Seriously, I've been reading your writing for years and just found your blog a few weeks ago. How is it that someone so cool is single?
I've seen your picture and you're cute. You are very funny. You are an incredible writer and to top it all off, you ride horses, over jumps. You are a very cool woman. Of yeah. You also seem to have good taste in music.
I read your bad dating scary stories. You are clearly just not meeting men who can appreciate you. I live in Portland, but if I lived nearby, I would appreciate you.
Signed,
A fan
I rode on my college team freshman year. Having to get on someone else's horse, when you have never even met the animal, is really intimidating for people who haven't ever developed any flexibility about what they can and will ride. I totally agree with you on that.
uh oh. your anonymous poster is going to raise some hackles again.
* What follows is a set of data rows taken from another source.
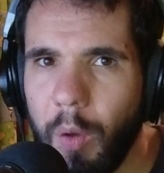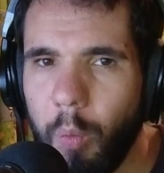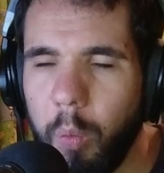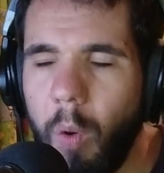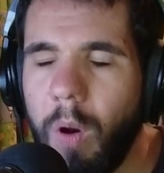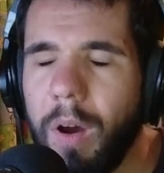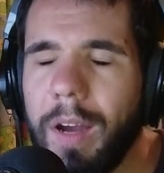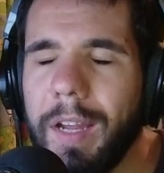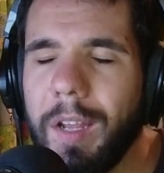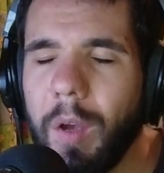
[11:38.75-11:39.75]

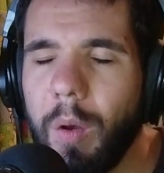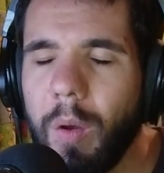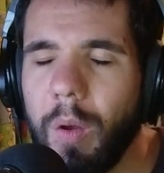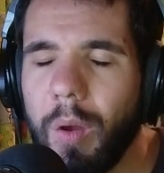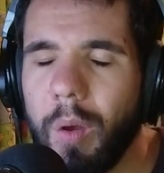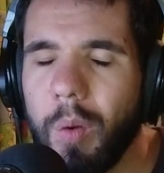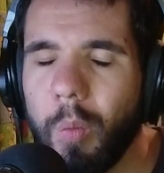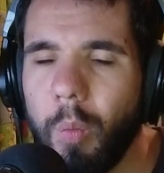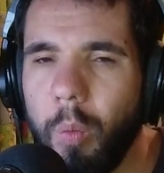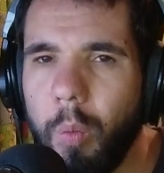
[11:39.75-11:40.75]
Why
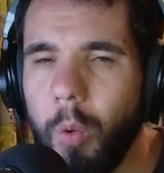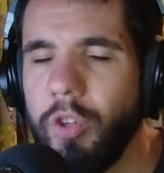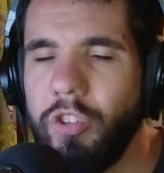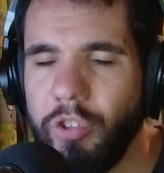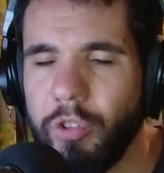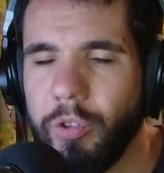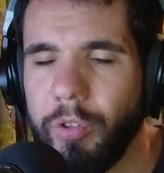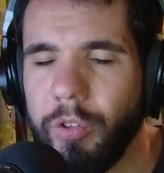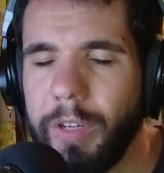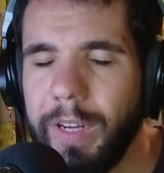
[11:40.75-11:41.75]
would
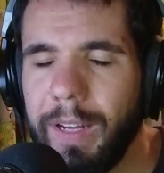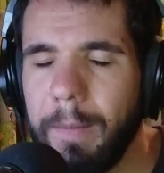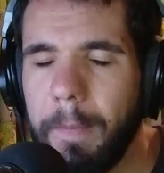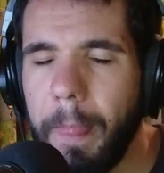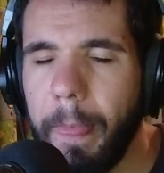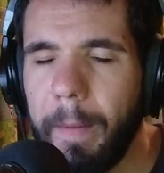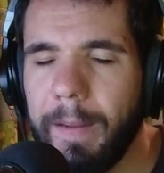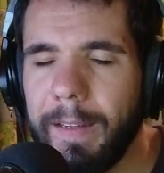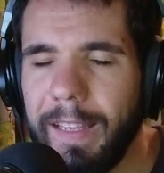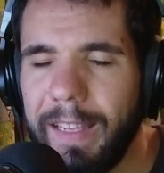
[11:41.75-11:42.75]
you
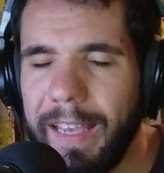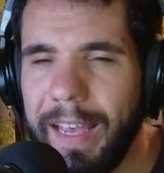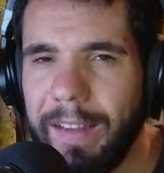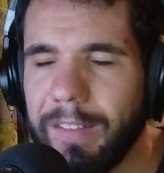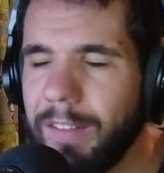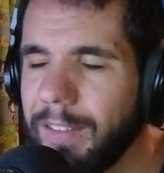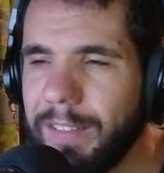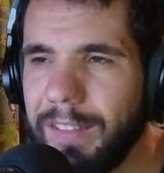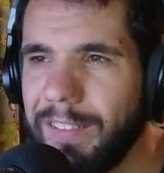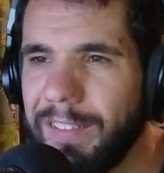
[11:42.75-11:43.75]
get like
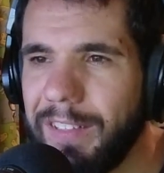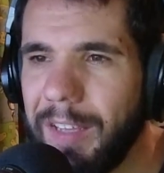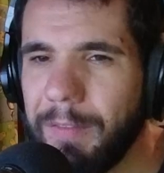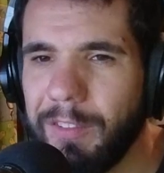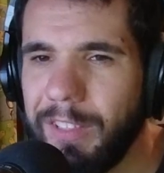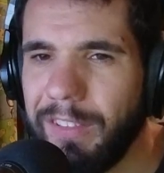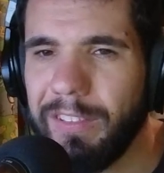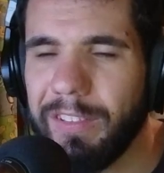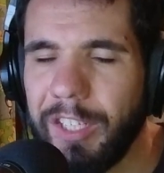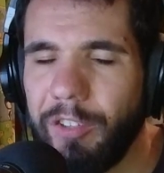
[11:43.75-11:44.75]
this? Is
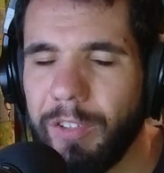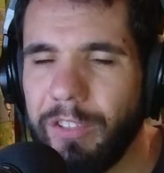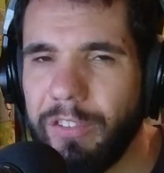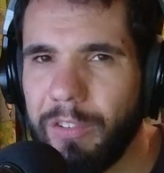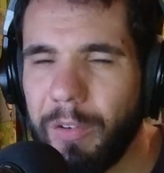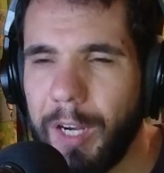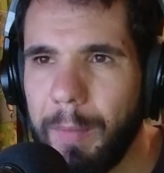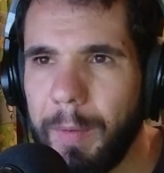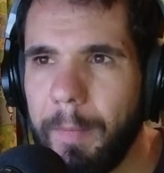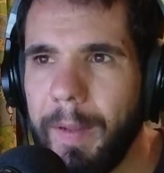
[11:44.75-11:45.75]
literally
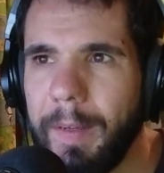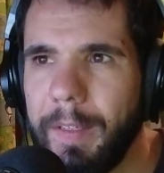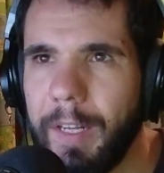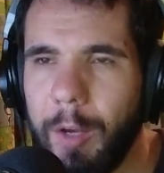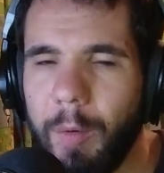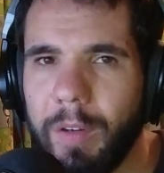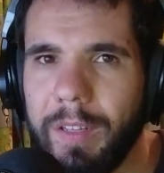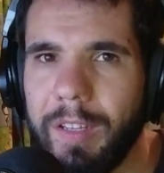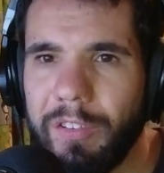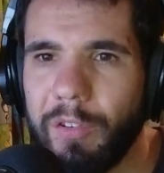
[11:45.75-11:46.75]
scraping. I mean, you know what?
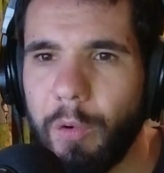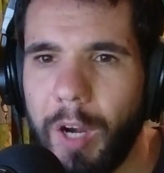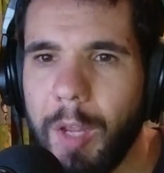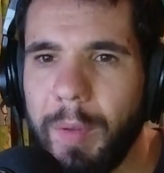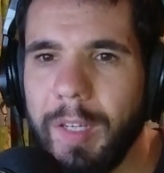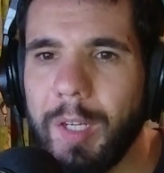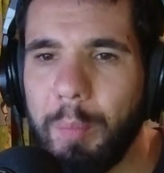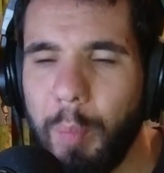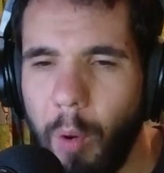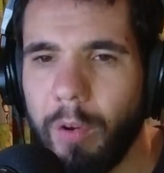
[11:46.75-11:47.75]
They're scraping the
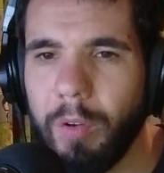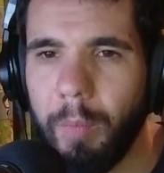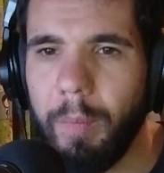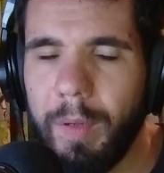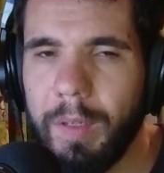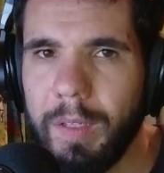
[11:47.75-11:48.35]
bottom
I used to show horses. hunter jumpers. and very badly too. I had all the "ride whatever you can when you can" types sniffing down their nose at me. because I was very content to ride along on my already made horse and enjoy the ride. I hated horse shows. I pushed myself because I thought if they did it I should too. I had some little bitch come up to me and tell me I had "ruined my horse" (a previous beginner sho horse for some local bigwig who had moved on) because I took her on trail rides and rode western and just was a general horse slacker. in the big scheme of things: WHO CARES?????